--- Record extracts Enclosed Below ---
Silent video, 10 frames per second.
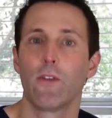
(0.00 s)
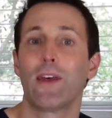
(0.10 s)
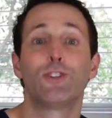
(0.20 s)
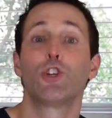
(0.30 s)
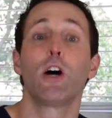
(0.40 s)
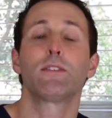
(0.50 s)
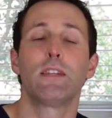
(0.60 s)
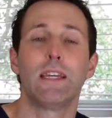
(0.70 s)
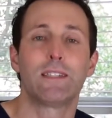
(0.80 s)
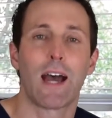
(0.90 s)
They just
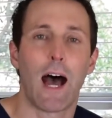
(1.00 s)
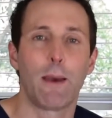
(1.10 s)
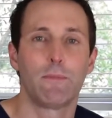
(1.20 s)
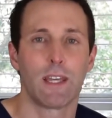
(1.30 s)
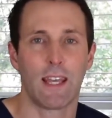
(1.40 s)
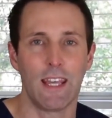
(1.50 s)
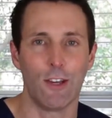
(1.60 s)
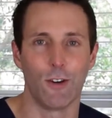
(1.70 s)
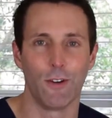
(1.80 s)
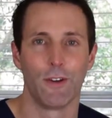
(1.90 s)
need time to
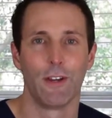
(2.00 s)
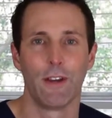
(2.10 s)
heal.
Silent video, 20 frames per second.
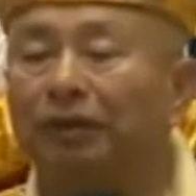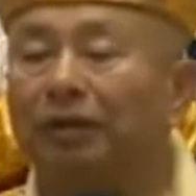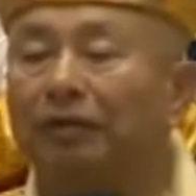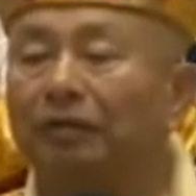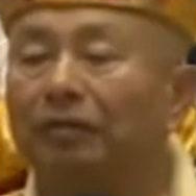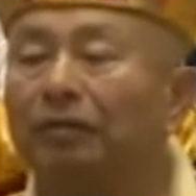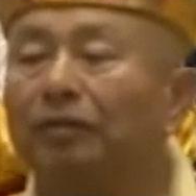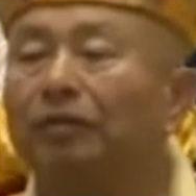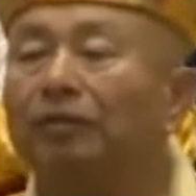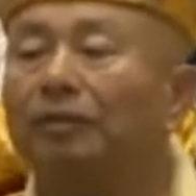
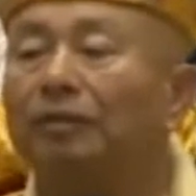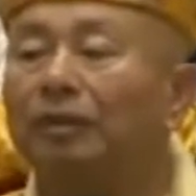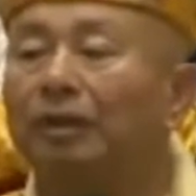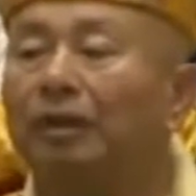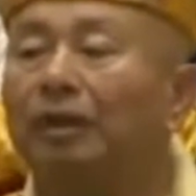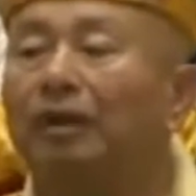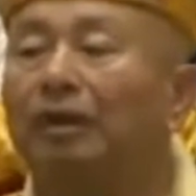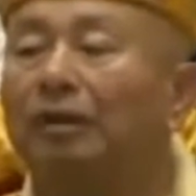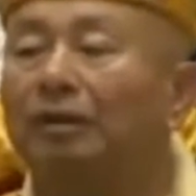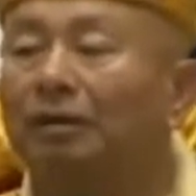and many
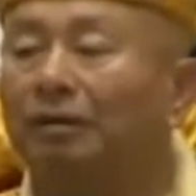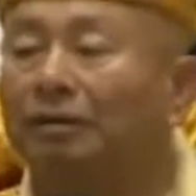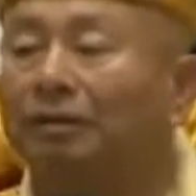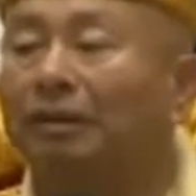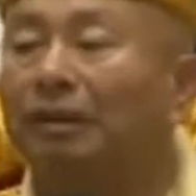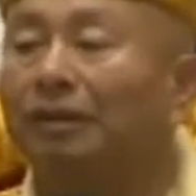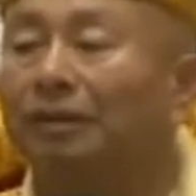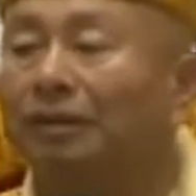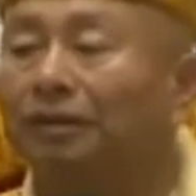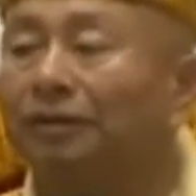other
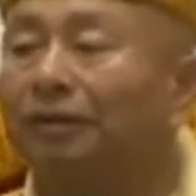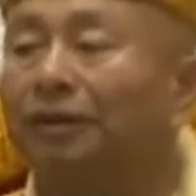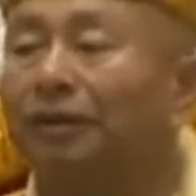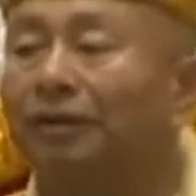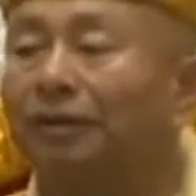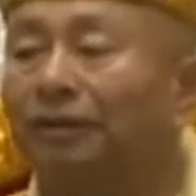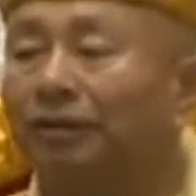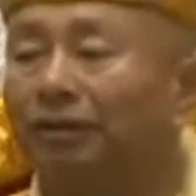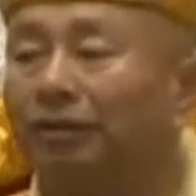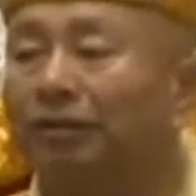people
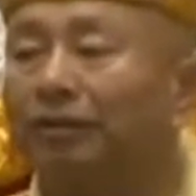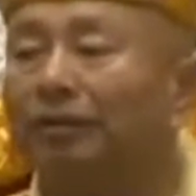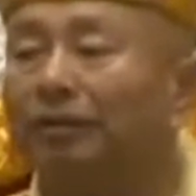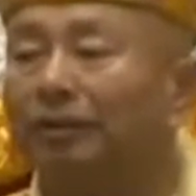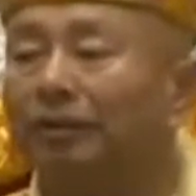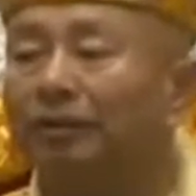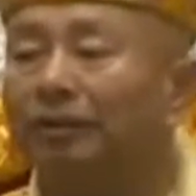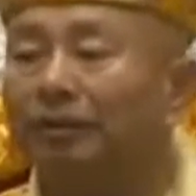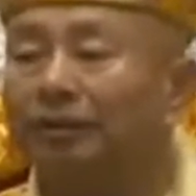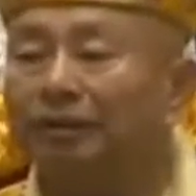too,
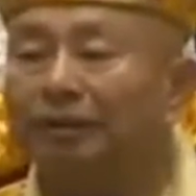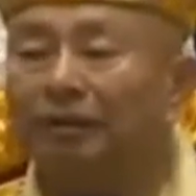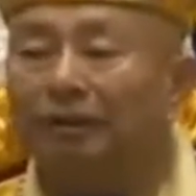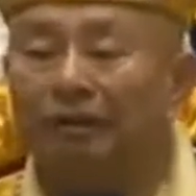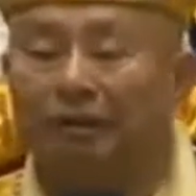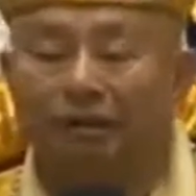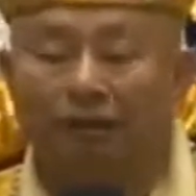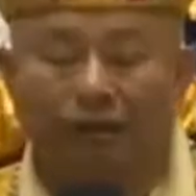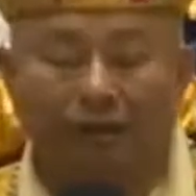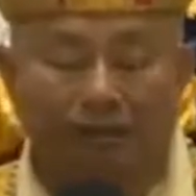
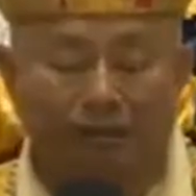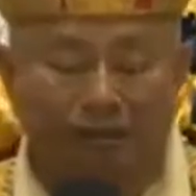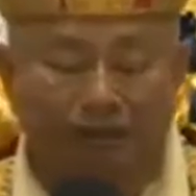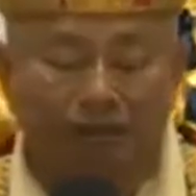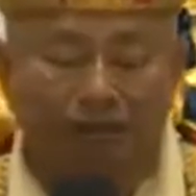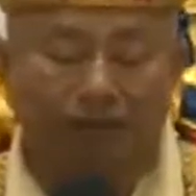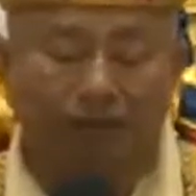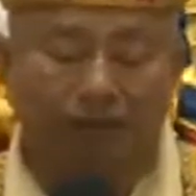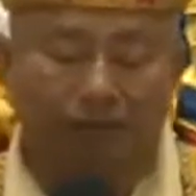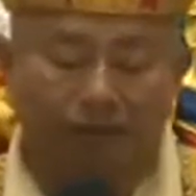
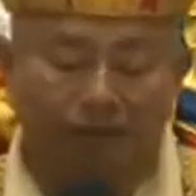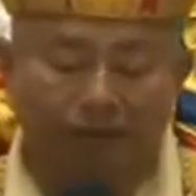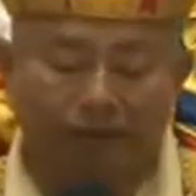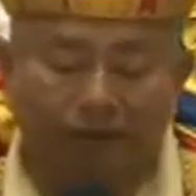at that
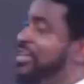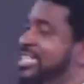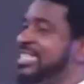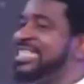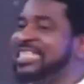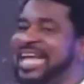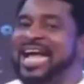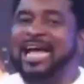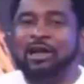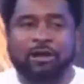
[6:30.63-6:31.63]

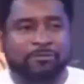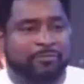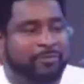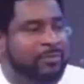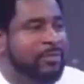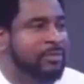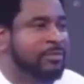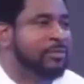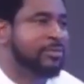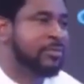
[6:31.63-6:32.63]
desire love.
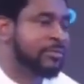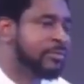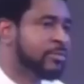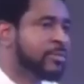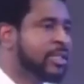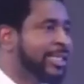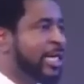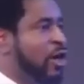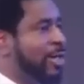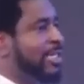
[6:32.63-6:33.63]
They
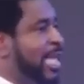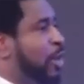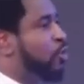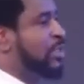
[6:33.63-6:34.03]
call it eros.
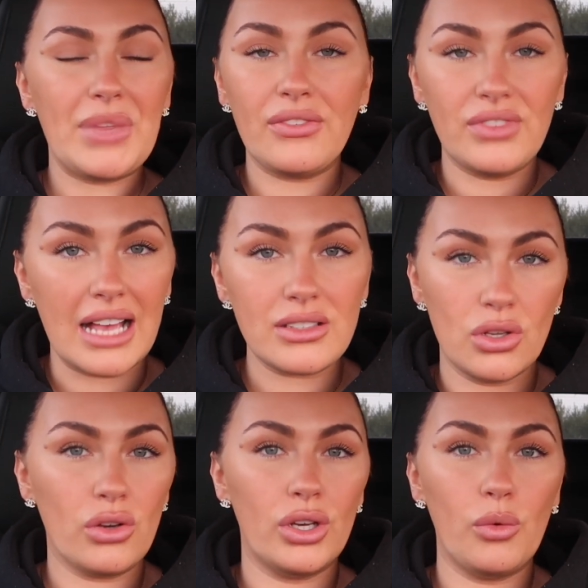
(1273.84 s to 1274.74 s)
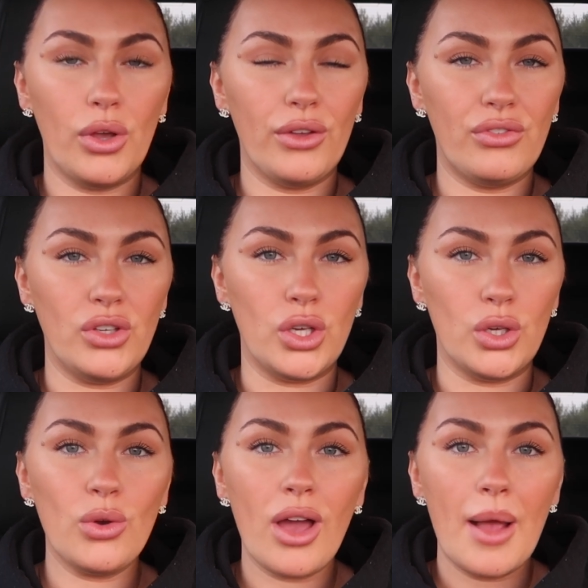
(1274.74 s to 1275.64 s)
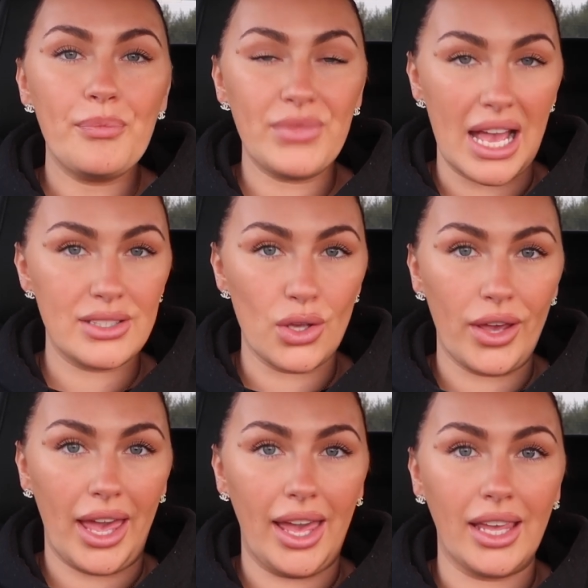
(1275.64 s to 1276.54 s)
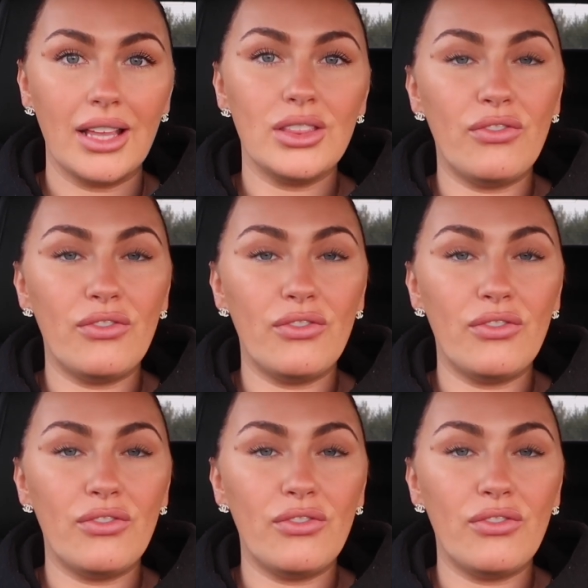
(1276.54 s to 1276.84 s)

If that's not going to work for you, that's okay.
--- End of Enclosed Record extracts ---
Please print the data above once more, exactly and without images.

Silent video, 10 frames per second.
(0.00 s)
(0.10 s)
(0.20 s)
(0.30 s)
(0.40 s)
(0.50 s)
(0.60 s)
(0.70 s)
(0.80 s)
(0.90 s)
They just
(1.00 s)
(1.10 s)
(1.20 s)
(1.30 s)
(1.40 s)
(1.50 s)
(1.60 s)
(1.70 s)
(1.80 s)
(1.90 s)
need time to
(2.00 s)
(2.10 s)
heal.
Silent video, 20 frames per second.
and many
other
people
too,
at that
[6:30.63-6:31.63]

[6:31.63-6:32.63]
desire love.
[6:32.63-6:33.63]
They
[6:33.63-6:34.03]
call it eros.
(1273.84 s to 1274.74 s)
(1274.74 s to 1275.64 s)
(1275.64 s to 1276.54 s)
(1276.54 s to 1276.84 s)

If that's not going to work for you, that's okay.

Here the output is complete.